(Data records)

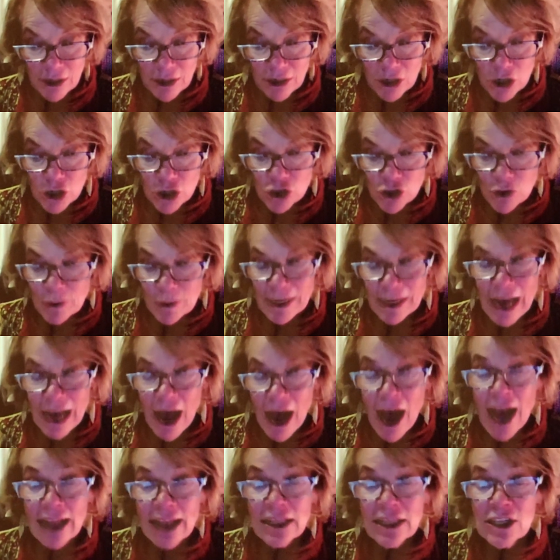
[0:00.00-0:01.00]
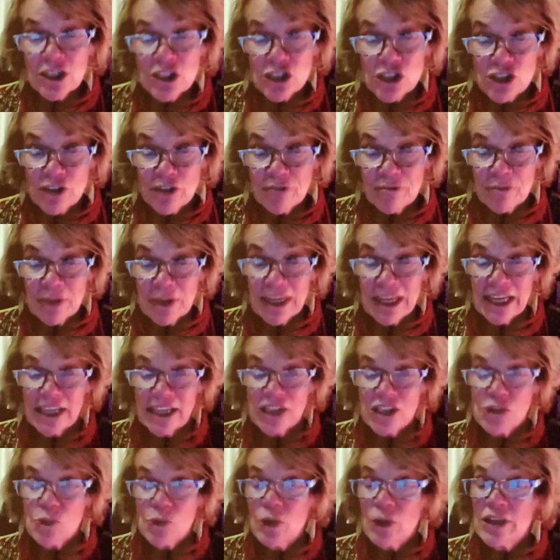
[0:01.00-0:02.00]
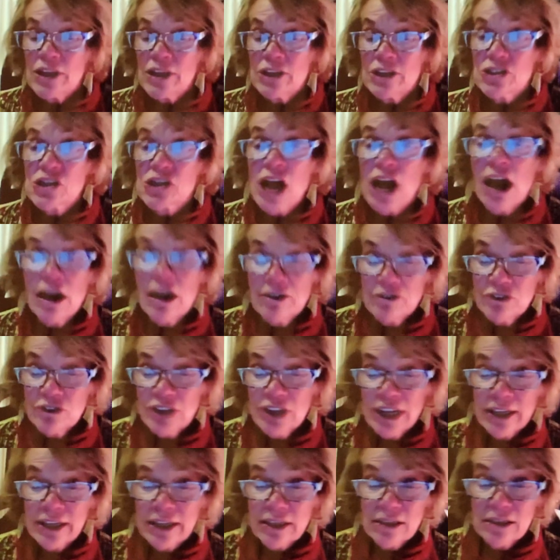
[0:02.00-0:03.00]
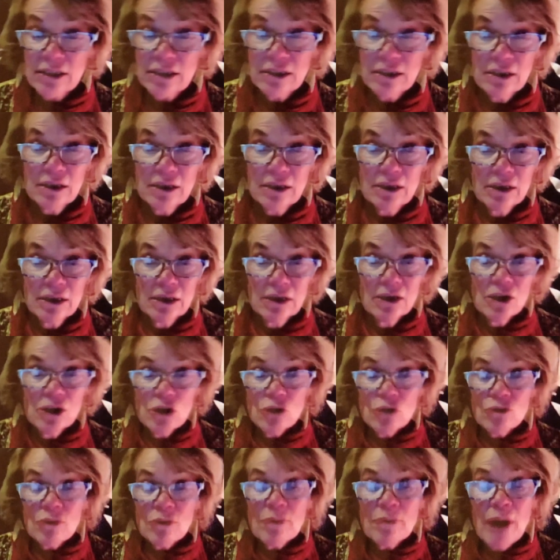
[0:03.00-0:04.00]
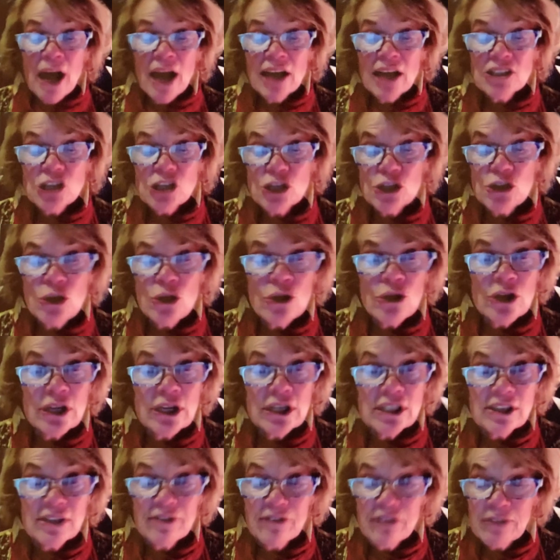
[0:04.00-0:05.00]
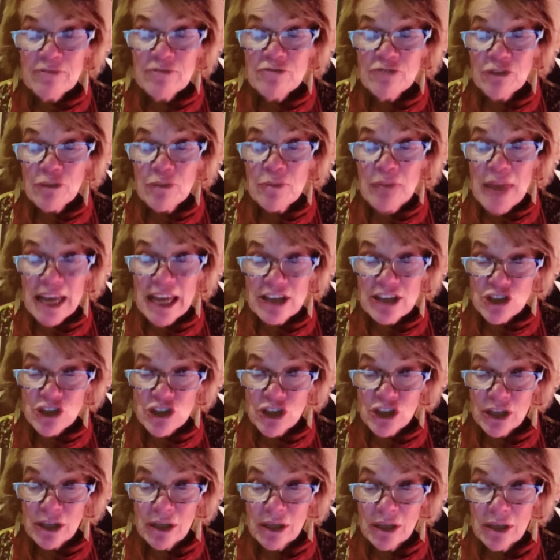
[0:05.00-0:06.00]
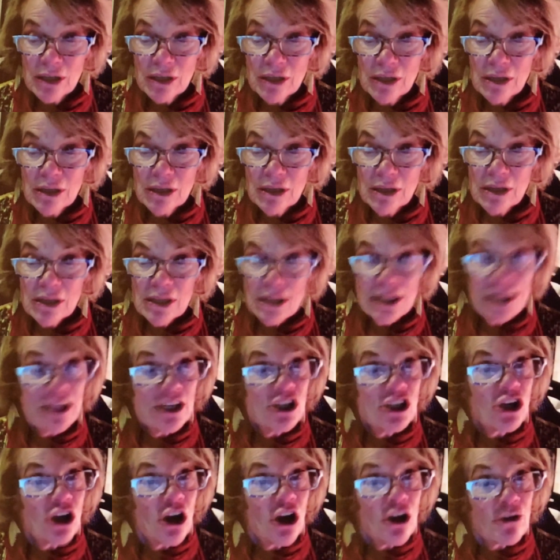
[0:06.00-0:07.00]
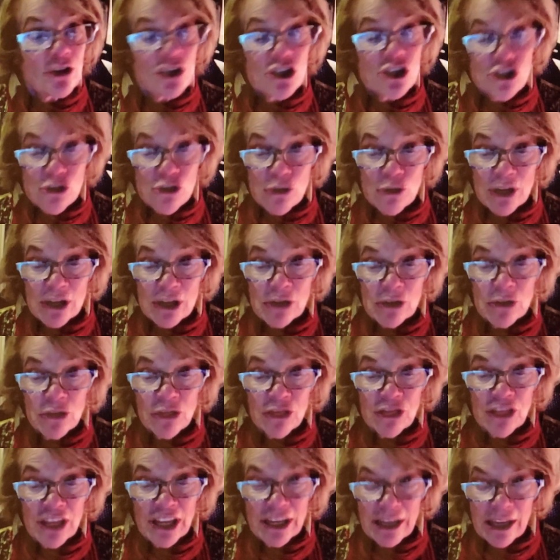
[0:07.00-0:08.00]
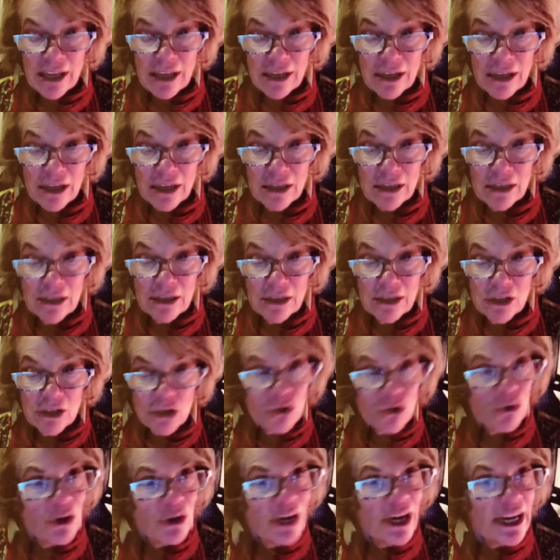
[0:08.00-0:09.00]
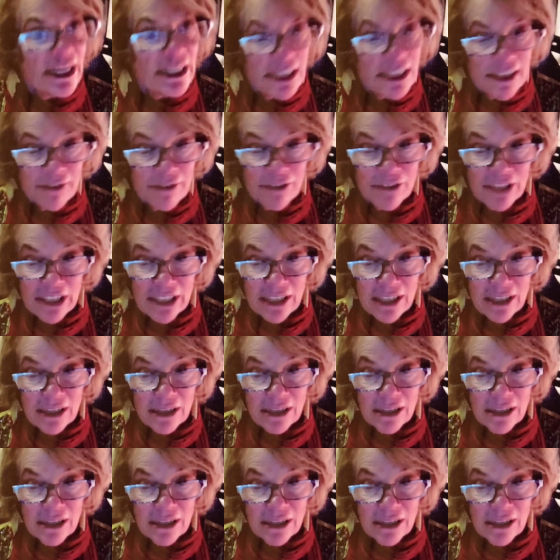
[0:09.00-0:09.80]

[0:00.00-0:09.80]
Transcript: To be islands of peace where there's conflict, repositories of information that encourage critical thinking, creativity,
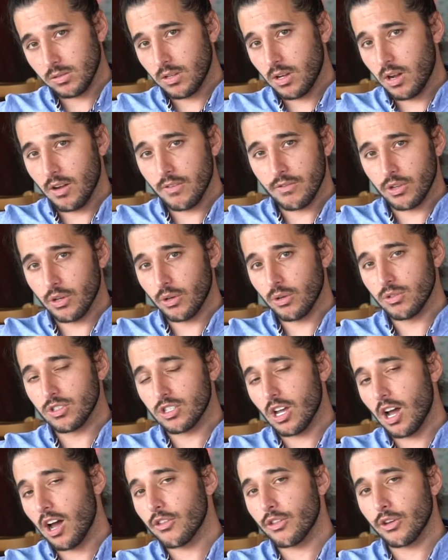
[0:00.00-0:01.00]
of those
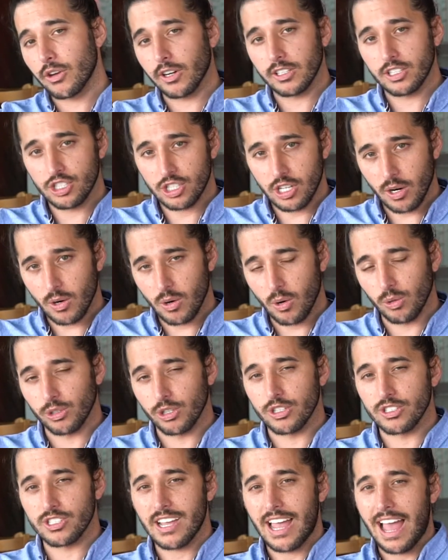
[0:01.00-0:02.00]
other
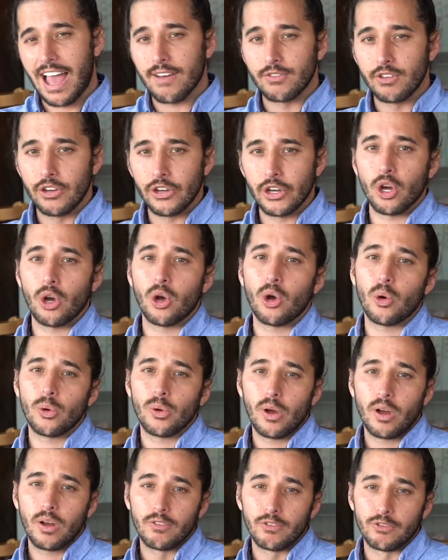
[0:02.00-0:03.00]
shareholders have no
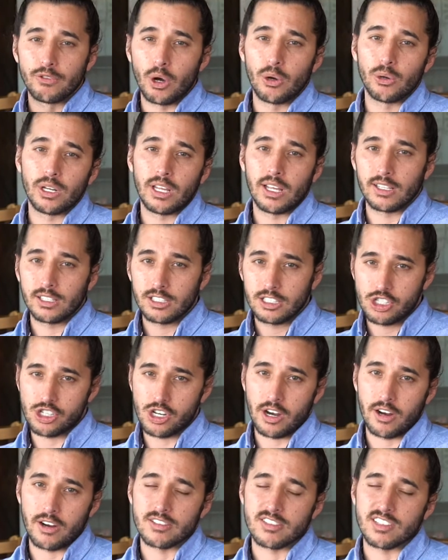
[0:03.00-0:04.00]
voting shares.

(End Data records)

What you need to do
Set down the whole listing word for word, omitting the pictures.

Solution for this task
[0:00.00-0:01.00]
[0:01.00-0:02.00]
[0:02.00-0:03.00]
[0:03.00-0:04.00]
[0:04.00-0:05.00]
[0:05.00-0:06.00]
[0:06.00-0:07.00]
[0:07.00-0:08.00]
[0:08.00-0:09.00]
[0:09.00-0:09.80]

[0:00.00-0:09.80]
Transcript: To be islands of peace where there's conflict, repositories of information that encourage critical thinking, creativity,
[0:00.00-0:01.00]
of those
[0:01.00-0:02.00]
other
[0:02.00-0:03.00]
shareholders have no
[0:03.00-0:04.00]
voting shares.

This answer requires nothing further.